Op grond van artikel 3 van het SER-besluit is van een voldoende representatieve vertegenwoordiging aan ondernemerszijde sprake indien:

  • a. door een of meer ondernemersorganisaties die ingevolge de verordening als representatief zijn te beschouwen ten minste 55 procent wordt vertegenwoordigd van alle ondernemers binnen de werkingssfeer van het bedrijfslichaam, berekend aan de hand van één van de maatstaven zoals genoemd in artikel 9 van de verordening, zijnde:

    • het aantal ondernemers dat lid is van de organisatie(s);

    • de omzet van ondernemingen van de leden;

    • het totale aantal werkzame personen in de ledenondernemingen;

    • het aantal zelfstandige ondernemingen of vestigingspunten van de leden;

    • de betaalde lonen;

    • de door de leden verwerkte hoeveelheid grondstof, of

  • b. door een of meer ondernemersorganisaties die ingevolge de verordening als representatief zijn te beschouwen ten minste 50 procent wordt vertegenwoordigd van alle ondernemers binnen de werkingssfeer van het bedrijfslichaam, berekend aan de hand van twee van de maatstaven zoals genoemd onder a.

Als criterium voor de beoordeling van de representatieve vertegenwoordiging op het gebied van natuurbeheer is gekozen voor het aantal hectares natuur (niet zijnde bos) van georganiseerde natuureigenaren in het peiljaar 2006, afgezet tegen het totale natuurareaal waarover de werkingssfeer van het Bosschap zich uitstrekt.

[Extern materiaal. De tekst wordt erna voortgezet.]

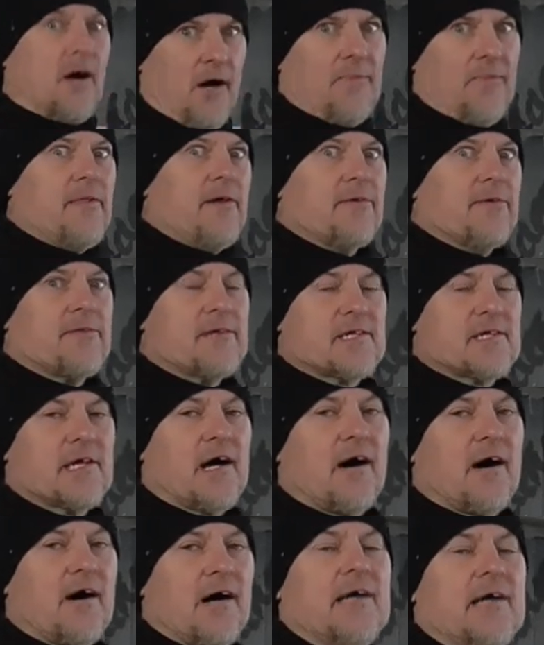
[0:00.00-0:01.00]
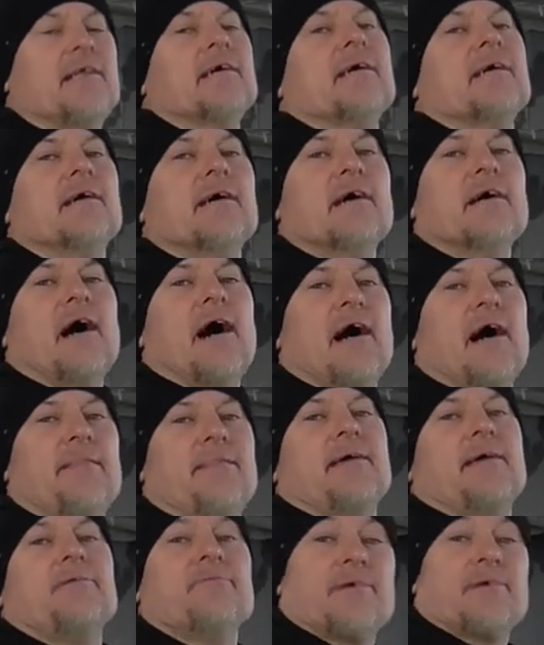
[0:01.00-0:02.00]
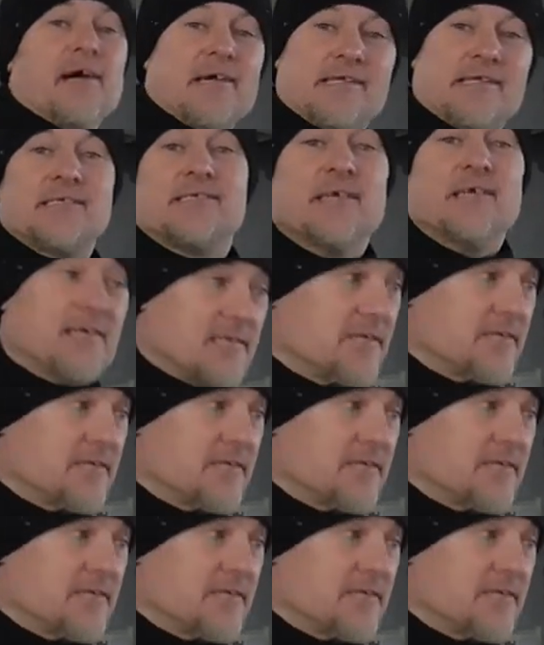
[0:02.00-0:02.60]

on the other side, and then you'll get to see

De reden dat voor dit criterium is gekozen, is dat dit het meest bruikbare criterium is om de sociaal-economische verhoudingen in de gegeven bedrijfstak weer te geven. Toepassing van dit criterium levert het volgende beeld op.

Representativiteit natuureigenaren

Maatstaf : aantal hectares natuur in 2006

Nederlandse Vereniging van Boseigenaren

197.047 ha.

Totaal natuurareaal

228.971 ha.

Representativiteit in hele procenten

86 %


XNoot
1.

Nederlandse Vereniging van Boseigenaren, Algemene Vereniging Inlands Hout, FNV Bondgenoten en CNV BedrijvenBond.

XNoot
2.

Alleen bosaannemers met een jaaromzet van meer dan € 11.345 aan boswerk en boseigenaren met meer dan 5 ha. bos in eigendom dienen zich te registreren; artikel 2 van de Registratieverordening Bosschap 2006 (Vbbo 2006, 35). Een gewijzigde of nieuwe registratieverordening zal naast bos ook rekening houden met natuur.

XNoot
3.

Verordeningenblad Bedrijfsorganisatie 2001, nr. 4.

XNoot
4.

Verordeningenblad Bedrijfsorganisatie 2001, nr. 4.

XNoot
5.

Kabinetsstandpunt Toekomst PBO, mei 2006, Kamerstukken II 2005/06, 25 695, nr. 35.

XHistnoot
histnoot

Het advies van de Raad van State wordt niet openbaar gemaakt op grond van artikel 25a, vijfde lid j° vierde lid, onder b van de Wet op de Raad van State, omdat het zonder meer instemmend luidt.